### WORK REQUIRED
A verbatim transcript of the data below is required, images omitted.

### INPUT FOR THIS TASK
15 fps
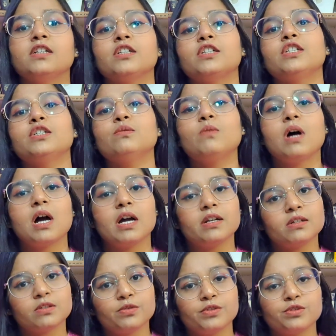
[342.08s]
you are
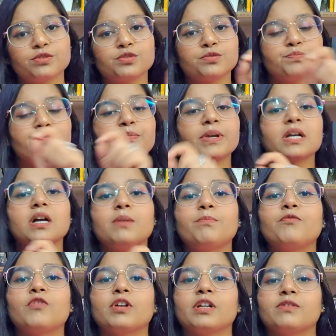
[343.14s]
going to pick up
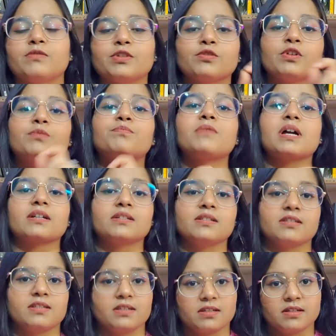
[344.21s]
whatever you are
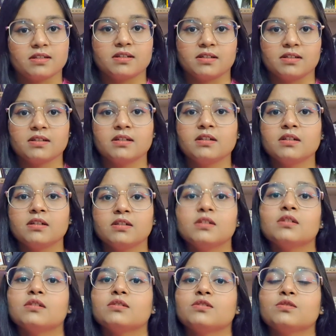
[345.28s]
practicing.
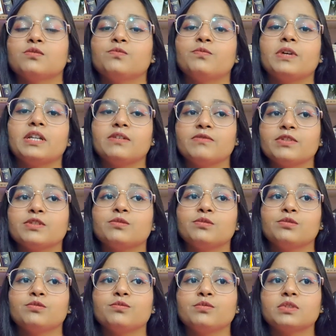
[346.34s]
So whenever you
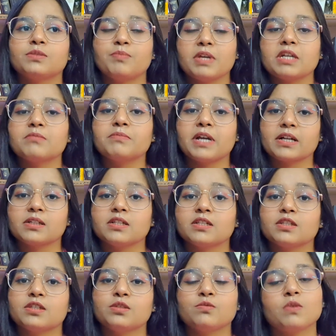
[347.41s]
do speaking
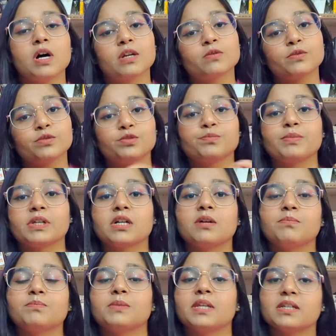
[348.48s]
practice, you are going to pick
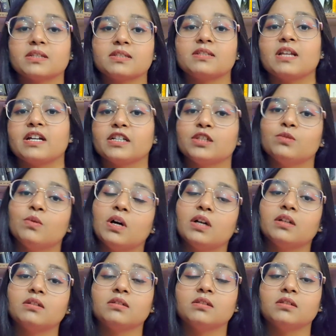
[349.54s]
up things that you
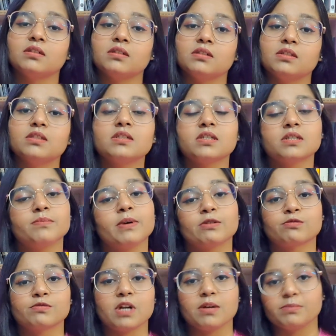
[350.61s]
are learning
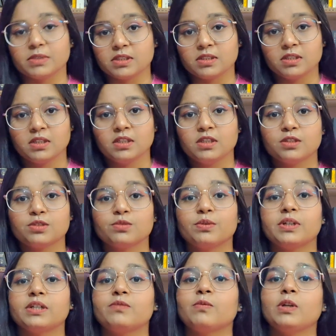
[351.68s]
about grammar. So
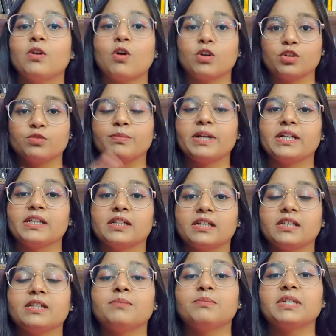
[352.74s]
it will
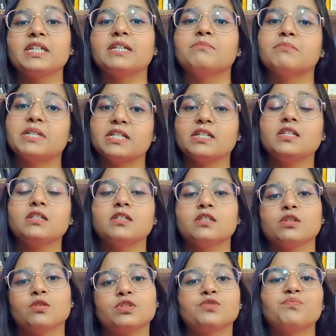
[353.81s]
automatically be embedded in
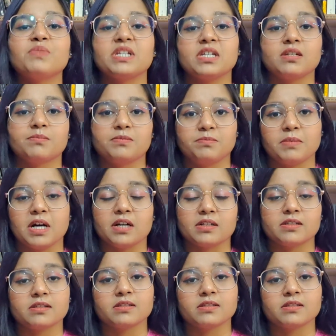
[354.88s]
your speaking part.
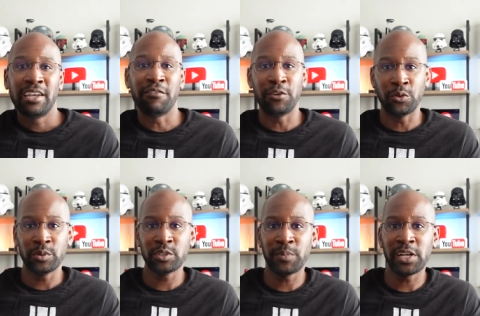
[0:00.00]
If you're
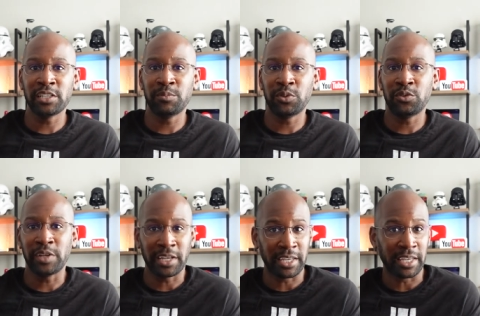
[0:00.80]
responsible
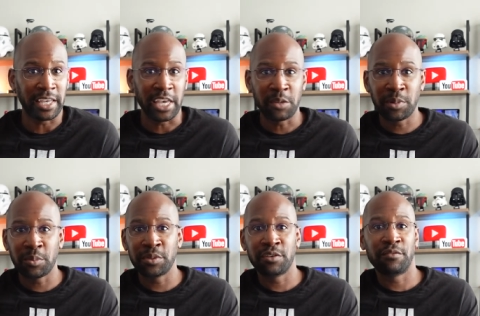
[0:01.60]
and can keep
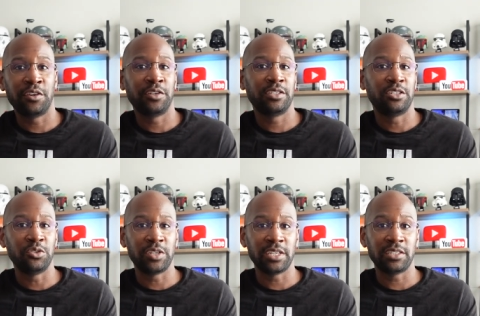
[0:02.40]
up with your various
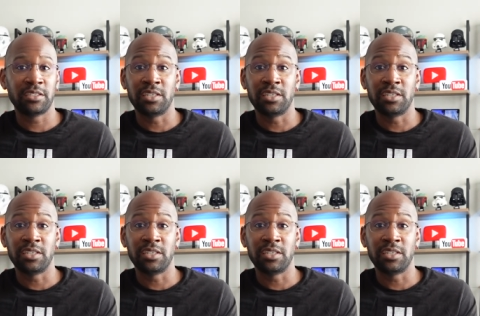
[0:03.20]
due dates,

### ANSWER TO THE EXERCISE
15 fps
[342.08s]
you are
[343.14s]
going to pick up
[344.21s]
whatever you are
[345.28s]
practicing.
[346.34s]
So whenever you
[347.41s]
do speaking
[348.48s]
practice, you are going to pick
[349.54s]
up things that you
[350.61s]
are learning
[351.68s]
about grammar. So
[352.74s]
it will
[353.81s]
automatically be embedded in
[354.88s]
your speaking part.
[0:00.00]
If you're
[0:00.80]
responsible
[0:01.60]
and can keep
[0:02.40]
up with your various
[0:03.20]
due dates,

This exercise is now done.